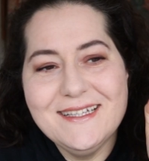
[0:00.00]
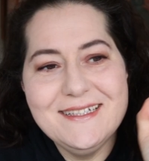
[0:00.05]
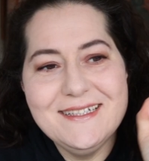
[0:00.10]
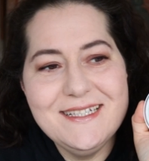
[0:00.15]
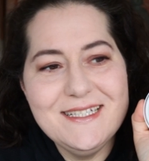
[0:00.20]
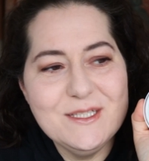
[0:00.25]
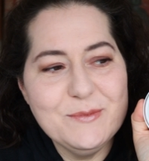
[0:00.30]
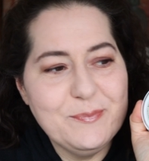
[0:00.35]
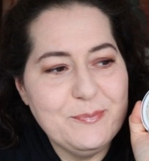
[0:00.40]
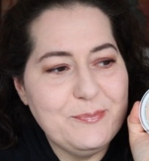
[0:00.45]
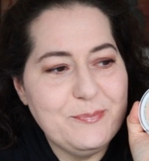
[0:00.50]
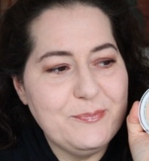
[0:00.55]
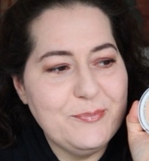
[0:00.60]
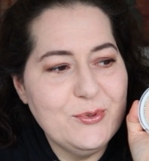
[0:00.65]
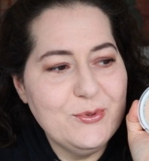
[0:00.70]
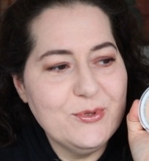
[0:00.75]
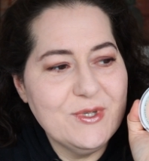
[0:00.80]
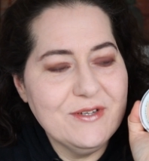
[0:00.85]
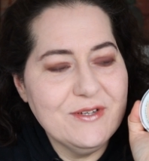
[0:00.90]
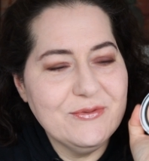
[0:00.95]
Diese
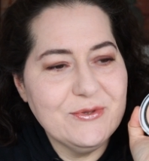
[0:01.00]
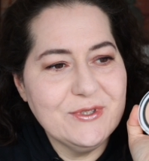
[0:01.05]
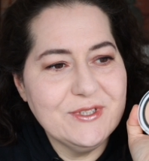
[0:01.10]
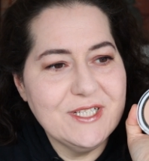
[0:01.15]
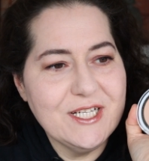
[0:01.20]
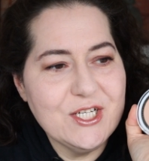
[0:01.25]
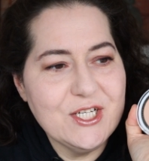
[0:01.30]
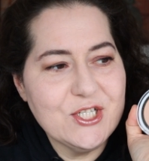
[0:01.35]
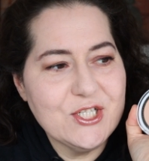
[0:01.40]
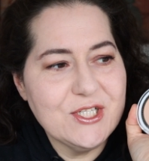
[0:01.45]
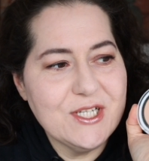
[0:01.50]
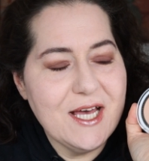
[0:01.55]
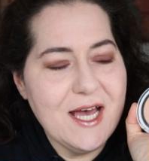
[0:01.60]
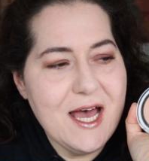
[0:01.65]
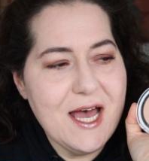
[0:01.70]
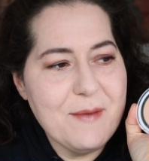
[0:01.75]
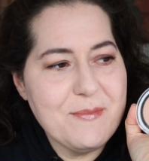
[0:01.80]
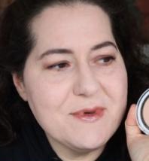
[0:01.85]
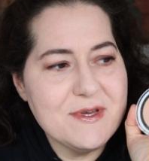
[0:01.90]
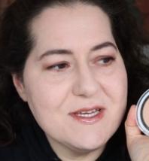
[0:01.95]
Puder Foundation
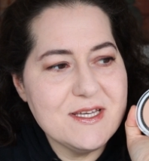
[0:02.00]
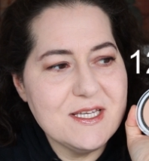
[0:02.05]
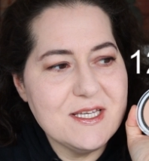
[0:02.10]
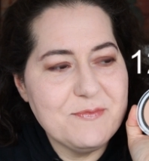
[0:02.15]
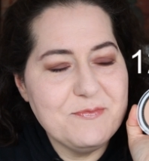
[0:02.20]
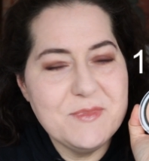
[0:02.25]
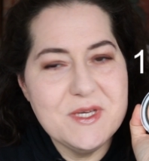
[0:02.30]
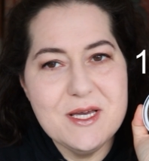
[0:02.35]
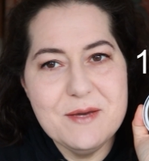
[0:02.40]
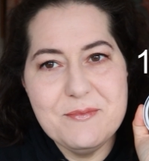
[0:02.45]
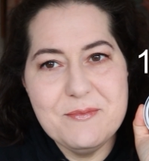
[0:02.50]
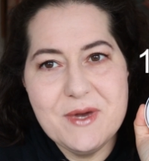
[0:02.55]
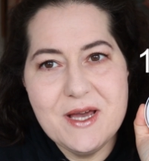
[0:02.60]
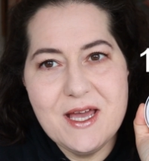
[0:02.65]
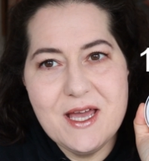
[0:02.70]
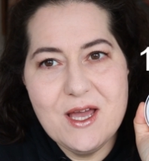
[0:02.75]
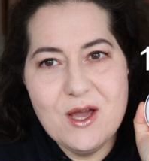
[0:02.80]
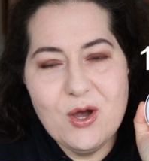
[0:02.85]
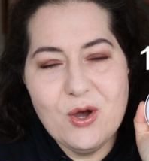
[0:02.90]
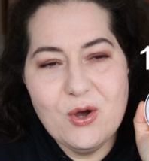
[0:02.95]
habe ich mir
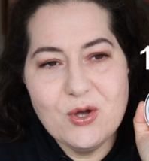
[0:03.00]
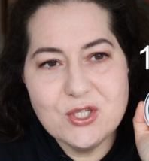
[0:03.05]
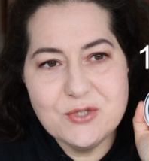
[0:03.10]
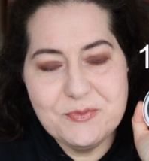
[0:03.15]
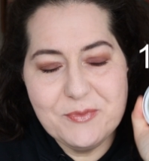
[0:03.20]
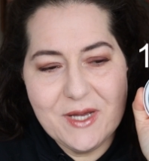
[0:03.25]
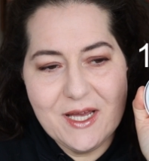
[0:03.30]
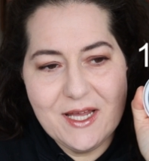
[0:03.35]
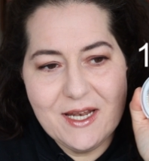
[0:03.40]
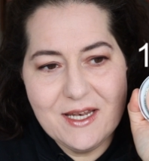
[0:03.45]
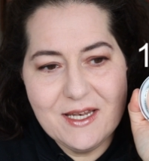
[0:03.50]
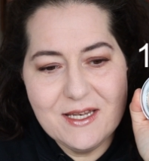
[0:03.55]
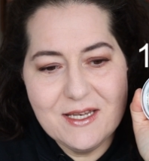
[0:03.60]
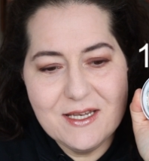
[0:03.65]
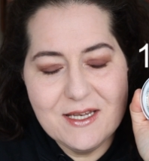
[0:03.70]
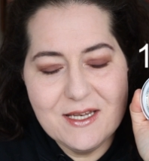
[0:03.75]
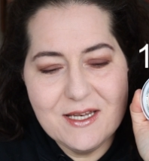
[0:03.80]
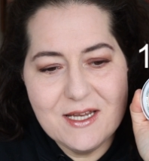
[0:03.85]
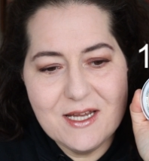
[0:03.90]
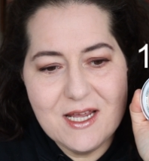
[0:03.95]
bei
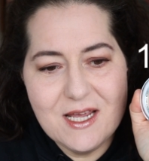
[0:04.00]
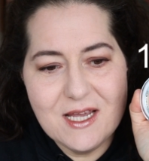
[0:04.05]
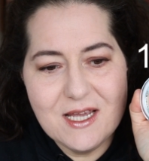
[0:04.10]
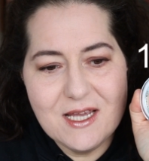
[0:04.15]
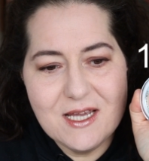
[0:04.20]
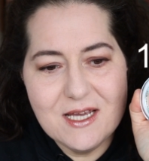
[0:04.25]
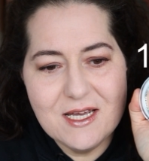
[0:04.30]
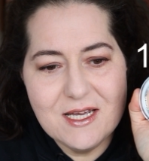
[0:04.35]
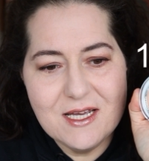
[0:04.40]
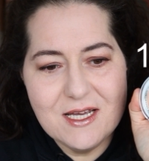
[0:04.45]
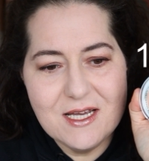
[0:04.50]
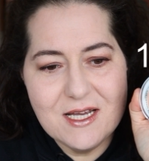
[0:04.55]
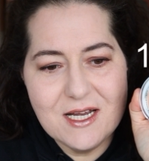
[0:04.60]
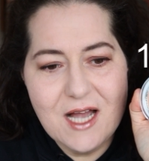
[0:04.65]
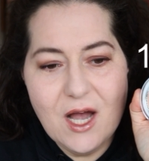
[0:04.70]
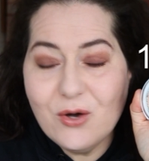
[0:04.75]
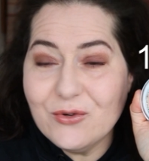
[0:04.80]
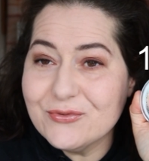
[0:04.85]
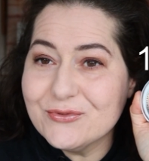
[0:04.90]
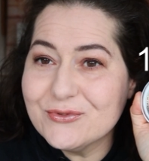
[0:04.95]
Rossmann äh,
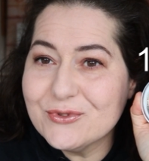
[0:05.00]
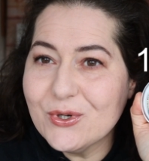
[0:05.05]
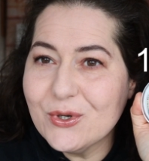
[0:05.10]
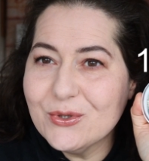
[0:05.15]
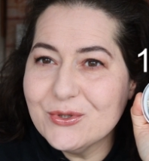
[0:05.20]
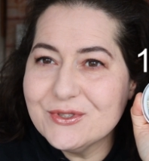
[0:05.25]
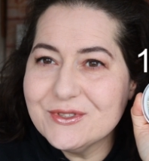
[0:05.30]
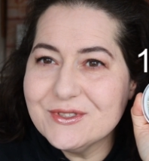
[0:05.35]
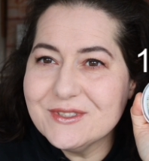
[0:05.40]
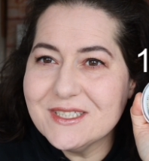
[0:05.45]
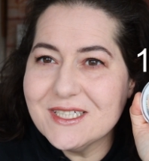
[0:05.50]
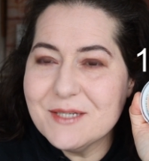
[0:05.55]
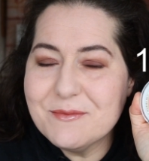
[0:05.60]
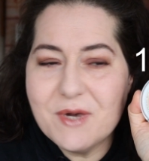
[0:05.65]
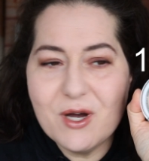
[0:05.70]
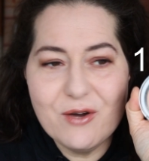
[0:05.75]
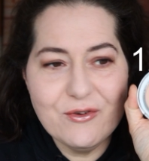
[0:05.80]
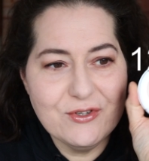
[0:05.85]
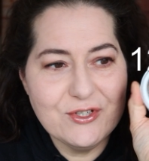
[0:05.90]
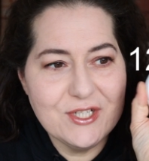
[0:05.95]
gekauft und
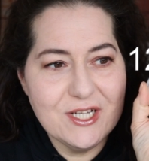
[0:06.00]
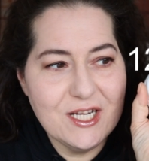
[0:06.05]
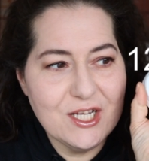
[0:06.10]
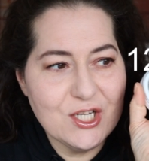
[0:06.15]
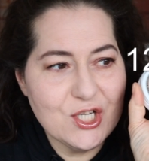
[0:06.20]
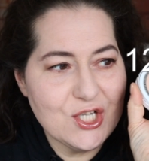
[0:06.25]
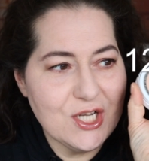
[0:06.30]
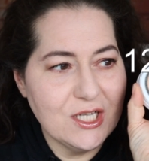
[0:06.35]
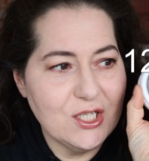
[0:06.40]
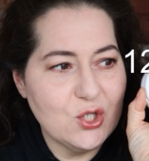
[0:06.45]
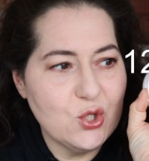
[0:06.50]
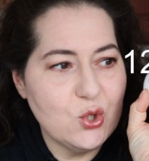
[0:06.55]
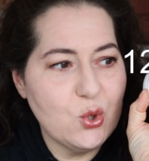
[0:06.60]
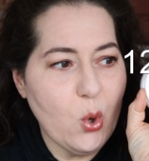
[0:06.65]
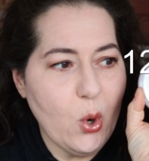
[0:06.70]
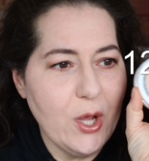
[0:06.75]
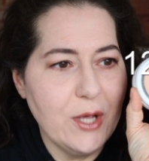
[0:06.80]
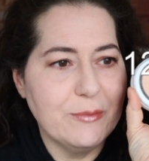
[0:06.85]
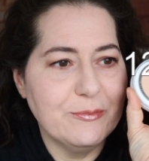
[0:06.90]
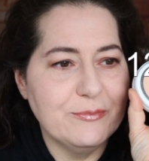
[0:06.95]
im Aussteller stand
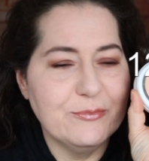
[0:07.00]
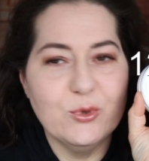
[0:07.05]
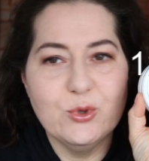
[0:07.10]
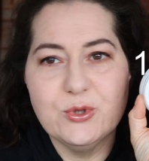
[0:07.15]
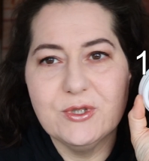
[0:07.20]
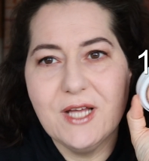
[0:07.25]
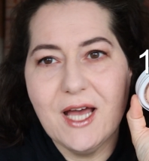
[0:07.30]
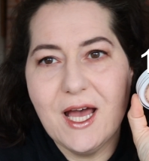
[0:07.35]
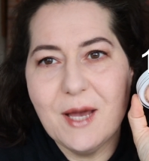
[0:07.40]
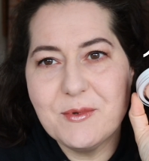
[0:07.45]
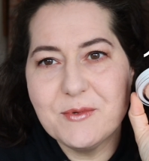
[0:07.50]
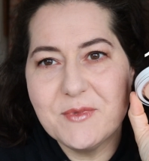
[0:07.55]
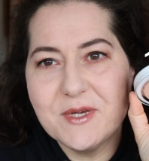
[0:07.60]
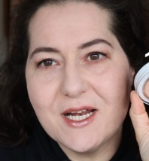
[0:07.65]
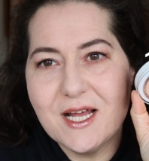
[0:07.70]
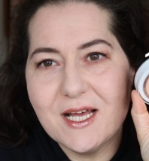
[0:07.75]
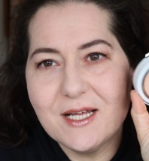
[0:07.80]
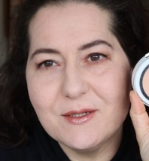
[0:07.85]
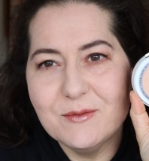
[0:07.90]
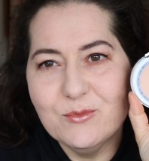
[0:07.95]
neu. Und da habe ich mir
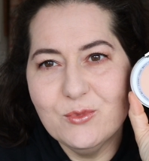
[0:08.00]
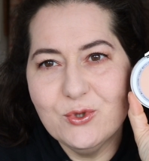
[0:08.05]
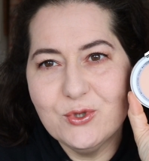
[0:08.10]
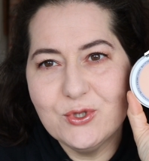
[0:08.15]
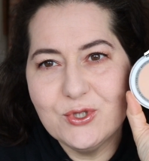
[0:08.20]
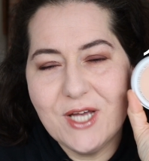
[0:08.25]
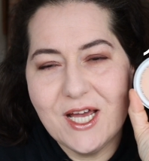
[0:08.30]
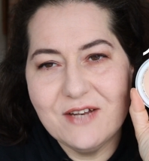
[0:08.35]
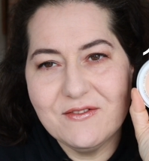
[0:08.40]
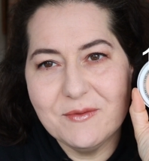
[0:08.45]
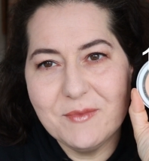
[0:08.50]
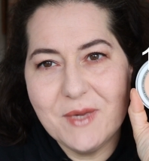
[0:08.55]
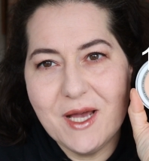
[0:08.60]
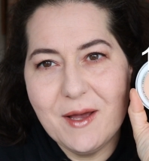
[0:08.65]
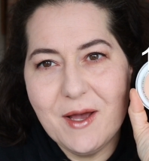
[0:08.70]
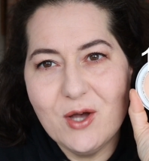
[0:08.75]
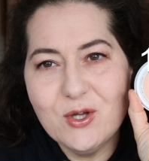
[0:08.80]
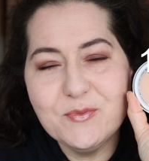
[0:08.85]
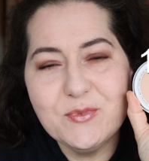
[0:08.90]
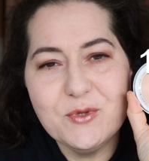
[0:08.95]
gedacht, musst du einfach mal
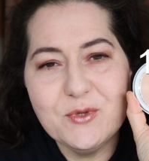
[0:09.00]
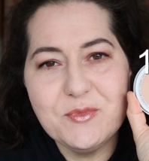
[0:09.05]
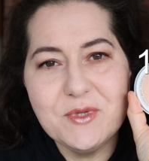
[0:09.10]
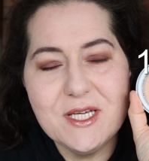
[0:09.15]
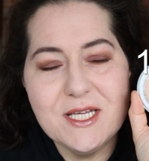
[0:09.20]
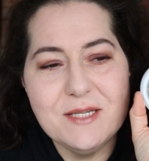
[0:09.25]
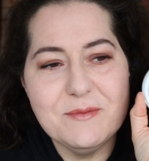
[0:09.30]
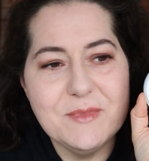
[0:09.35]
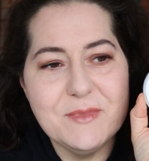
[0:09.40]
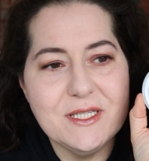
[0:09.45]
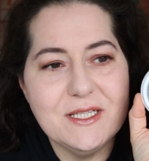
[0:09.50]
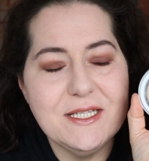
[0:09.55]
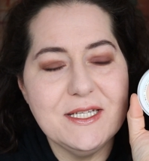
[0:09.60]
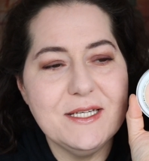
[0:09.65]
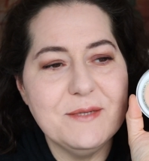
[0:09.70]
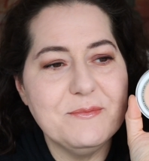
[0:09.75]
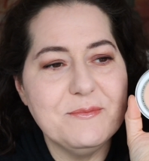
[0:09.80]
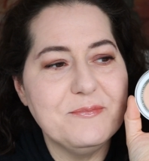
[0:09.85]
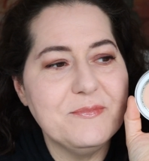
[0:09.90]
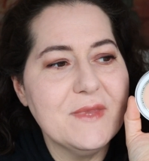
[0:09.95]
ausprobieren,
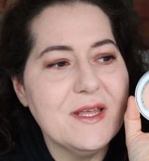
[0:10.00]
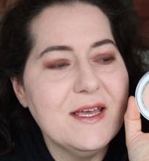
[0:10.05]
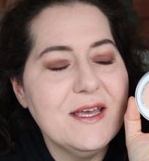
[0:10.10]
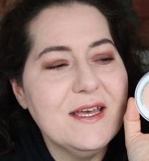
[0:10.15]
mitnehmen.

What you should do ->
Repeat each line of the records exactly, dropping the pictures.

Response for this exercise ->
[0:00.00]
[0:00.05]
[0:00.10]
[0:00.15]
[0:00.20]
[0:00.25]
[0:00.30]
[0:00.35]
[0:00.40]
[0:00.45]
[0:00.50]
[0:00.55]
[0:00.60]
[0:00.65]
[0:00.70]
[0:00.75]
[0:00.80]
[0:00.85]
[0:00.90]
[0:00.95]
Diese
[0:01.00]
[0:01.05]
[0:01.10]
[0:01.15]
[0:01.20]
[0:01.25]
[0:01.30]
[0:01.35]
[0:01.40]
[0:01.45]
[0:01.50]
[0:01.55]
[0:01.60]
[0:01.65]
[0:01.70]
[0:01.75]
[0:01.80]
[0:01.85]
[0:01.90]
[0:01.95]
Puder Foundation
[0:02.00]
[0:02.05]
[0:02.10]
[0:02.15]
[0:02.20]
[0:02.25]
[0:02.30]
[0:02.35]
[0:02.40]
[0:02.45]
[0:02.50]
[0:02.55]
[0:02.60]
[0:02.65]
[0:02.70]
[0:02.75]
[0:02.80]
[0:02.85]
[0:02.90]
[0:02.95]
habe ich mir
[0:03.00]
[0:03.05]
[0:03.10]
[0:03.15]
[0:03.20]
[0:03.25]
[0:03.30]
[0:03.35]
[0:03.40]
[0:03.45]
[0:03.50]
[0:03.55]
[0:03.60]
[0:03.65]
[0:03.70]
[0:03.75]
[0:03.80]
[0:03.85]
[0:03.90]
[0:03.95]
bei
[0:04.00]
[0:04.05]
[0:04.10]
[0:04.15]
[0:04.20]
[0:04.25]
[0:04.30]
[0:04.35]
[0:04.40]
[0:04.45]
[0:04.50]
[0:04.55]
[0:04.60]
[0:04.65]
[0:04.70]
[0:04.75]
[0:04.80]
[0:04.85]
[0:04.90]
[0:04.95]
Rossmann äh,
[0:05.00]
[0:05.05]
[0:05.10]
[0:05.15]
[0:05.20]
[0:05.25]
[0:05.30]
[0:05.35]
[0:05.40]
[0:05.45]
[0:05.50]
[0:05.55]
[0:05.60]
[0:05.65]
[0:05.70]
[0:05.75]
[0:05.80]
[0:05.85]
[0:05.90]
[0:05.95]
gekauft und
[0:06.00]
[0:06.05]
[0:06.10]
[0:06.15]
[0:06.20]
[0:06.25]
[0:06.30]
[0:06.35]
[0:06.40]
[0:06.45]
[0:06.50]
[0:06.55]
[0:06.60]
[0:06.65]
[0:06.70]
[0:06.75]
[0:06.80]
[0:06.85]
[0:06.90]
[0:06.95]
im Aussteller stand
[0:07.00]
[0:07.05]
[0:07.10]
[0:07.15]
[0:07.20]
[0:07.25]
[0:07.30]
[0:07.35]
[0:07.40]
[0:07.45]
[0:07.50]
[0:07.55]
[0:07.60]
[0:07.65]
[0:07.70]
[0:07.75]
[0:07.80]
[0:07.85]
[0:07.90]
[0:07.95]
neu. Und da habe ich mir
[0:08.00]
[0:08.05]
[0:08.10]
[0:08.15]
[0:08.20]
[0:08.25]
[0:08.30]
[0:08.35]
[0:08.40]
[0:08.45]
[0:08.50]
[0:08.55]
[0:08.60]
[0:08.65]
[0:08.70]
[0:08.75]
[0:08.80]
[0:08.85]
[0:08.90]
[0:08.95]
gedacht, musst du einfach mal
[0:09.00]
[0:09.05]
[0:09.10]
[0:09.15]
[0:09.20]
[0:09.25]
[0:09.30]
[0:09.35]
[0:09.40]
[0:09.45]
[0:09.50]
[0:09.55]
[0:09.60]
[0:09.65]
[0:09.70]
[0:09.75]
[0:09.80]
[0:09.85]
[0:09.90]
[0:09.95]
ausprobieren,
[0:10.00]
[0:10.05]
[0:10.10]
[0:10.15]
mitnehmen.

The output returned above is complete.